Please repeat exactly the lines from the one containing "[0:00.00-0:00.90]" through the last line of the records below, both included, and leave out any pictures.

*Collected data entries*
········
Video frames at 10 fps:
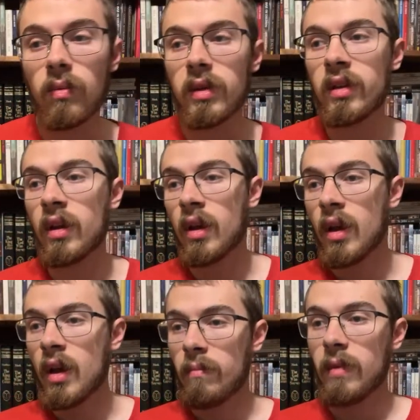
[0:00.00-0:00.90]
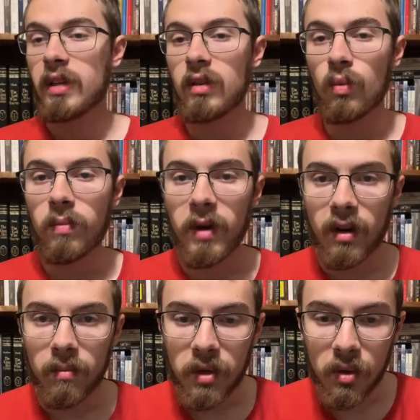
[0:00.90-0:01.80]
was messing with my
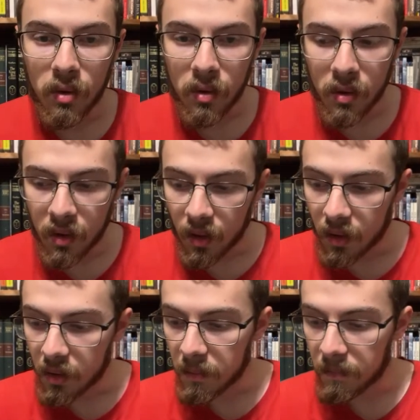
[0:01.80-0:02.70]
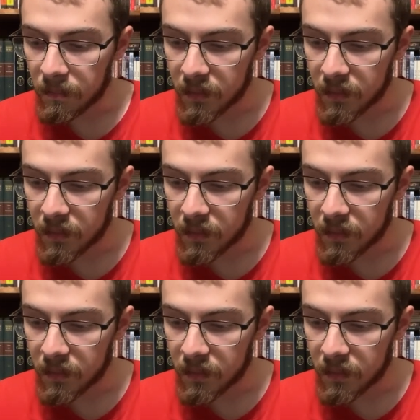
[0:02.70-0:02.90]
computer. I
········
*Answer for the task*
[0:00.00-0:00.90]
[0:00.90-0:01.80]
was messing with my
[0:01.80-0:02.70]
[0:02.70-0:02.90]
computer. I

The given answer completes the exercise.